_Task item_
Below are some entries; can you quote all of them exactly?

_Provided records_

- - -

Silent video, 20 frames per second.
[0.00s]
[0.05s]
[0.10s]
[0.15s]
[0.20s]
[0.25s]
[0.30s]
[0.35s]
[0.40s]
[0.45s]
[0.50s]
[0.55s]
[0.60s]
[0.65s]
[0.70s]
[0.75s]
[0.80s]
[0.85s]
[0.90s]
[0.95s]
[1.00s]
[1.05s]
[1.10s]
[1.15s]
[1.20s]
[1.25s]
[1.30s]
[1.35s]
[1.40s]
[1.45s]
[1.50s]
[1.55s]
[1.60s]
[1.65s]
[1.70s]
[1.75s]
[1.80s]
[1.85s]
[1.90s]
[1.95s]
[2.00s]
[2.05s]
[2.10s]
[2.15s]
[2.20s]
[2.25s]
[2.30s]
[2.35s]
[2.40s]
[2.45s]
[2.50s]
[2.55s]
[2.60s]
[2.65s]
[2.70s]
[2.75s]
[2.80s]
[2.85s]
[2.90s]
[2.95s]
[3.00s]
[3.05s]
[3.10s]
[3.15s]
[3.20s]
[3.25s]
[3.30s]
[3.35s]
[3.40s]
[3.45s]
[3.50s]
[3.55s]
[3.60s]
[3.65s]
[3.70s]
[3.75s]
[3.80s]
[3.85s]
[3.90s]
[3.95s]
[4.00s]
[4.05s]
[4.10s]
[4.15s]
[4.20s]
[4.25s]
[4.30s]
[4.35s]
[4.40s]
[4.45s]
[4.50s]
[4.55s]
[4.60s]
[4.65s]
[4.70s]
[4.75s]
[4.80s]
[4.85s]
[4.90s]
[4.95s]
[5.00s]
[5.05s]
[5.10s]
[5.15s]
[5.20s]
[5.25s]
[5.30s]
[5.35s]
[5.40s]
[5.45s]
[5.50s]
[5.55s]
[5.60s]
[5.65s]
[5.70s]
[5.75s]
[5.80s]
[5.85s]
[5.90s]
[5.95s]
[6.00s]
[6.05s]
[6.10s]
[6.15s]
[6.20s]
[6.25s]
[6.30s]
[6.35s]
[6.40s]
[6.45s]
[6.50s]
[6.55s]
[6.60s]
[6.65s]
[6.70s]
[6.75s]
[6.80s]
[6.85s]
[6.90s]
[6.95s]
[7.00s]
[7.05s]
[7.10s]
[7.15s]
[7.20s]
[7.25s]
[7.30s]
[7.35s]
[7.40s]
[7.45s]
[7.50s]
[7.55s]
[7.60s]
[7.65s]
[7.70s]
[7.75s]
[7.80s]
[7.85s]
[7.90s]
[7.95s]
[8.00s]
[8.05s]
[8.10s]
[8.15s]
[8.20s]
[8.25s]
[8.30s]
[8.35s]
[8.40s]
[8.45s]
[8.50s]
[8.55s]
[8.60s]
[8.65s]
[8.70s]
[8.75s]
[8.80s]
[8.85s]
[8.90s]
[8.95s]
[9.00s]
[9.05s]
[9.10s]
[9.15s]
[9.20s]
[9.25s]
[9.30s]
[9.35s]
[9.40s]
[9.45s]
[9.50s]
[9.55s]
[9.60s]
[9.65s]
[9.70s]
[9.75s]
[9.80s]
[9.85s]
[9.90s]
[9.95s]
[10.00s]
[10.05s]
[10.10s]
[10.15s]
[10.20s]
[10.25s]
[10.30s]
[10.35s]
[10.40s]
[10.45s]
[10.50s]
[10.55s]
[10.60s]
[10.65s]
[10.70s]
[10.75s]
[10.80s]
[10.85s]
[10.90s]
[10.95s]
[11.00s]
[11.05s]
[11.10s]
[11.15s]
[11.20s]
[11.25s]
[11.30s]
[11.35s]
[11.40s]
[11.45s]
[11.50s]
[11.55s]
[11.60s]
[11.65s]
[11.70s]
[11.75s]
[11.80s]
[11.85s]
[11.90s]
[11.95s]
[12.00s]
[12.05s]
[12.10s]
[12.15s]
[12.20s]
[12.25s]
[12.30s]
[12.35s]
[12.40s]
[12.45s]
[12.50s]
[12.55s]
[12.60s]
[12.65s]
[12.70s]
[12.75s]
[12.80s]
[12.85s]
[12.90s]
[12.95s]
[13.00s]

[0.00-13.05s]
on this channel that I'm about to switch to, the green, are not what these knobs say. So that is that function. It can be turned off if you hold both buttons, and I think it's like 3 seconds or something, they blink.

- - -

_Output_
Silent video, 20 frames per second.
[0.00s]
[0.05s]
[0.10s]
[0.15s]
[0.20s]
[0.25s]
[0.30s]
[0.35s]
[0.40s]
[0.45s]
[0.50s]
[0.55s]
[0.60s]
[0.65s]
[0.70s]
[0.75s]
[0.80s]
[0.85s]
[0.90s]
[0.95s]
[1.00s]
[1.05s]
[1.10s]
[1.15s]
[1.20s]
[1.25s]
[1.30s]
[1.35s]
[1.40s]
[1.45s]
[1.50s]
[1.55s]
[1.60s]
[1.65s]
[1.70s]
[1.75s]
[1.80s]
[1.85s]
[1.90s]
[1.95s]
[2.00s]
[2.05s]
[2.10s]
[2.15s]
[2.20s]
[2.25s]
[2.30s]
[2.35s]
[2.40s]
[2.45s]
[2.50s]
[2.55s]
[2.60s]
[2.65s]
[2.70s]
[2.75s]
[2.80s]
[2.85s]
[2.90s]
[2.95s]
[3.00s]
[3.05s]
[3.10s]
[3.15s]
[3.20s]
[3.25s]
[3.30s]
[3.35s]
[3.40s]
[3.45s]
[3.50s]
[3.55s]
[3.60s]
[3.65s]
[3.70s]
[3.75s]
[3.80s]
[3.85s]
[3.90s]
[3.95s]
[4.00s]
[4.05s]
[4.10s]
[4.15s]
[4.20s]
[4.25s]
[4.30s]
[4.35s]
[4.40s]
[4.45s]
[4.50s]
[4.55s]
[4.60s]
[4.65s]
[4.70s]
[4.75s]
[4.80s]
[4.85s]
[4.90s]
[4.95s]
[5.00s]
[5.05s]
[5.10s]
[5.15s]
[5.20s]
[5.25s]
[5.30s]
[5.35s]
[5.40s]
[5.45s]
[5.50s]
[5.55s]
[5.60s]
[5.65s]
[5.70s]
[5.75s]
[5.80s]
[5.85s]
[5.90s]
[5.95s]
[6.00s]
[6.05s]
[6.10s]
[6.15s]
[6.20s]
[6.25s]
[6.30s]
[6.35s]
[6.40s]
[6.45s]
[6.50s]
[6.55s]
[6.60s]
[6.65s]
[6.70s]
[6.75s]
[6.80s]
[6.85s]
[6.90s]
[6.95s]
[7.00s]
[7.05s]
[7.10s]
[7.15s]
[7.20s]
[7.25s]
[7.30s]
[7.35s]
[7.40s]
[7.45s]
[7.50s]
[7.55s]
[7.60s]
[7.65s]
[7.70s]
[7.75s]
[7.80s]
[7.85s]
[7.90s]
[7.95s]
[8.00s]
[8.05s]
[8.10s]
[8.15s]
[8.20s]
[8.25s]
[8.30s]
[8.35s]
[8.40s]
[8.45s]
[8.50s]
[8.55s]
[8.60s]
[8.65s]
[8.70s]
[8.75s]
[8.80s]
[8.85s]
[8.90s]
[8.95s]
[9.00s]
[9.05s]
[9.10s]
[9.15s]
[9.20s]
[9.25s]
[9.30s]
[9.35s]
[9.40s]
[9.45s]
[9.50s]
[9.55s]
[9.60s]
[9.65s]
[9.70s]
[9.75s]
[9.80s]
[9.85s]
[9.90s]
[9.95s]
[10.00s]
[10.05s]
[10.10s]
[10.15s]
[10.20s]
[10.25s]
[10.30s]
[10.35s]
[10.40s]
[10.45s]
[10.50s]
[10.55s]
[10.60s]
[10.65s]
[10.70s]
[10.75s]
[10.80s]
[10.85s]
[10.90s]
[10.95s]
[11.00s]
[11.05s]
[11.10s]
[11.15s]
[11.20s]
[11.25s]
[11.30s]
[11.35s]
[11.40s]
[11.45s]
[11.50s]
[11.55s]
[11.60s]
[11.65s]
[11.70s]
[11.75s]
[11.80s]
[11.85s]
[11.90s]
[11.95s]
[12.00s]
[12.05s]
[12.10s]
[12.15s]
[12.20s]
[12.25s]
[12.30s]
[12.35s]
[12.40s]
[12.45s]
[12.50s]
[12.55s]
[12.60s]
[12.65s]
[12.70s]
[12.75s]
[12.80s]
[12.85s]
[12.90s]
[12.95s]
[13.00s]

[0.00-13.05s]
on this channel that I'm about to switch to, the green, are not what these knobs say. So that is that function. It can be turned off if you hold both buttons, and I think it's like 3 seconds or something, they blink.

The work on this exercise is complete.